=== Exercise aim ===
Where the entries below show "[00:00:04.00]", begin there and print that line and all following lines exactly, through the last, omitting pictures.

Extracted records
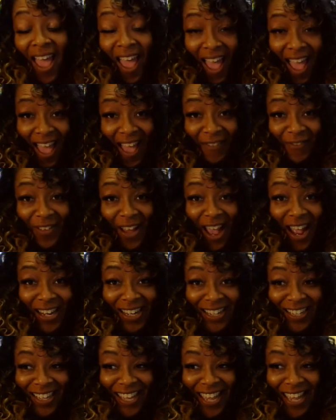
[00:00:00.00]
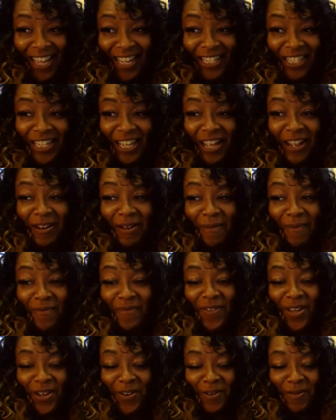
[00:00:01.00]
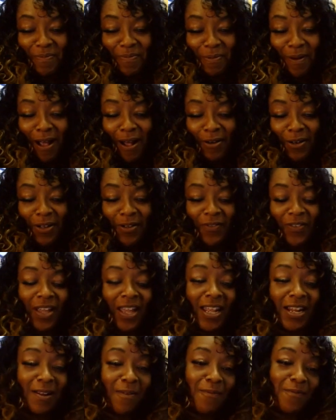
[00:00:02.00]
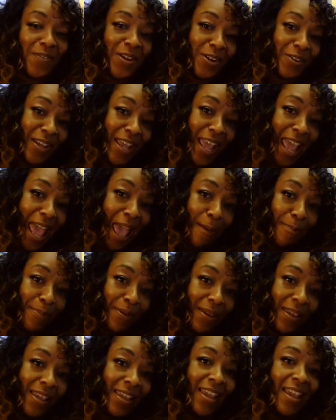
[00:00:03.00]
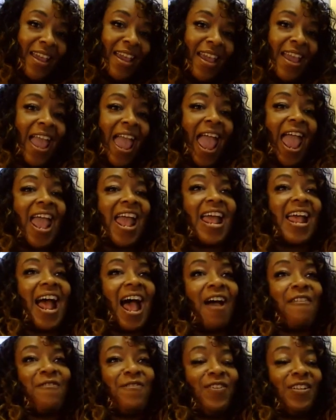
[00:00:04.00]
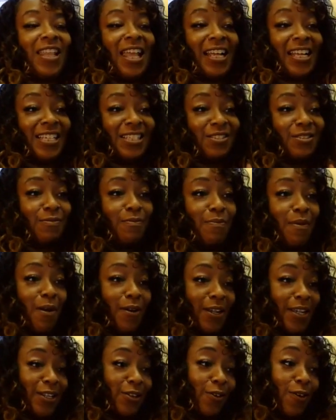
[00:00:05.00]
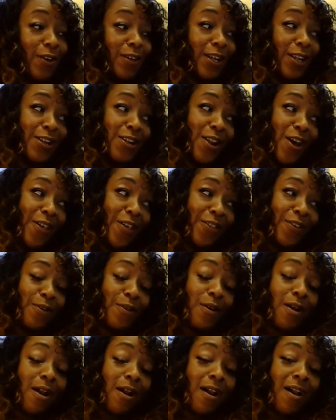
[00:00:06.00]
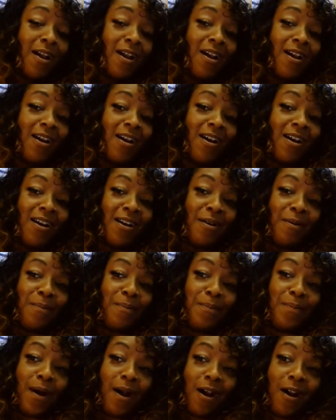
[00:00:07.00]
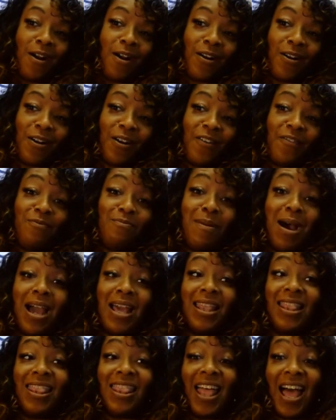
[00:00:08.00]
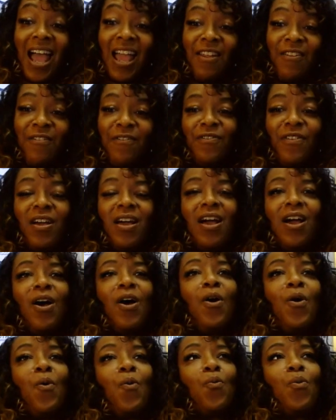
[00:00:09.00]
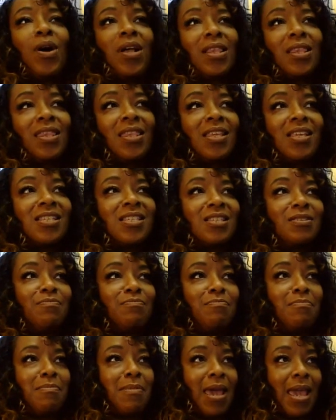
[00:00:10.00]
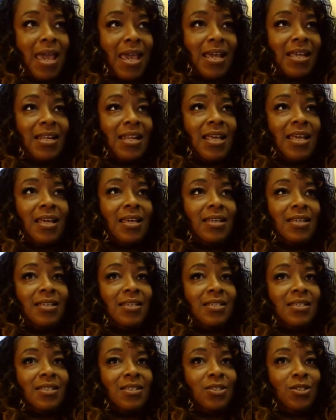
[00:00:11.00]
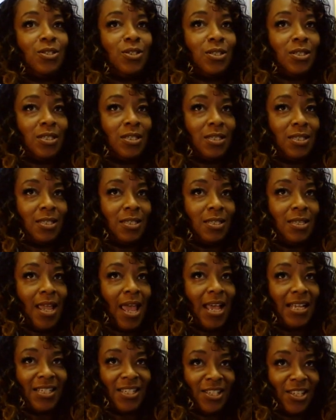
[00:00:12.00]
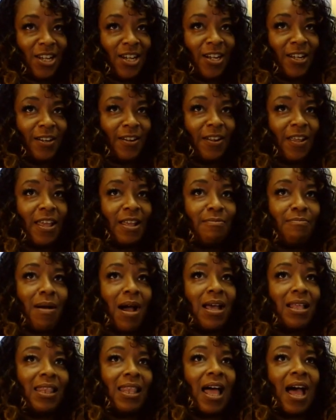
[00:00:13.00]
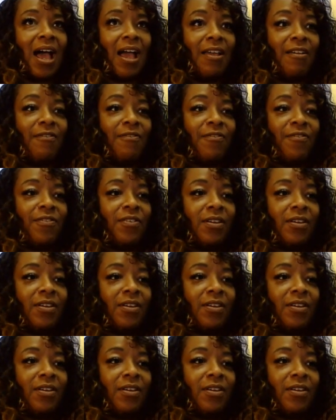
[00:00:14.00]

I've gotten engaged and I'm very proud of it and I'm very happy. And I feel like it's embarking on another part of my life. What this man has done in my life,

=== Problem solution ===
[00:00:04.00]
[00:00:05.00]
[00:00:06.00]
[00:00:07.00]
[00:00:08.00]
[00:00:09.00]
[00:00:10.00]
[00:00:11.00]
[00:00:12.00]
[00:00:13.00]
[00:00:14.00]

I've gotten engaged and I'm very proud of it and I'm very happy. And I feel like it's embarking on another part of my life. What this man has done in my life,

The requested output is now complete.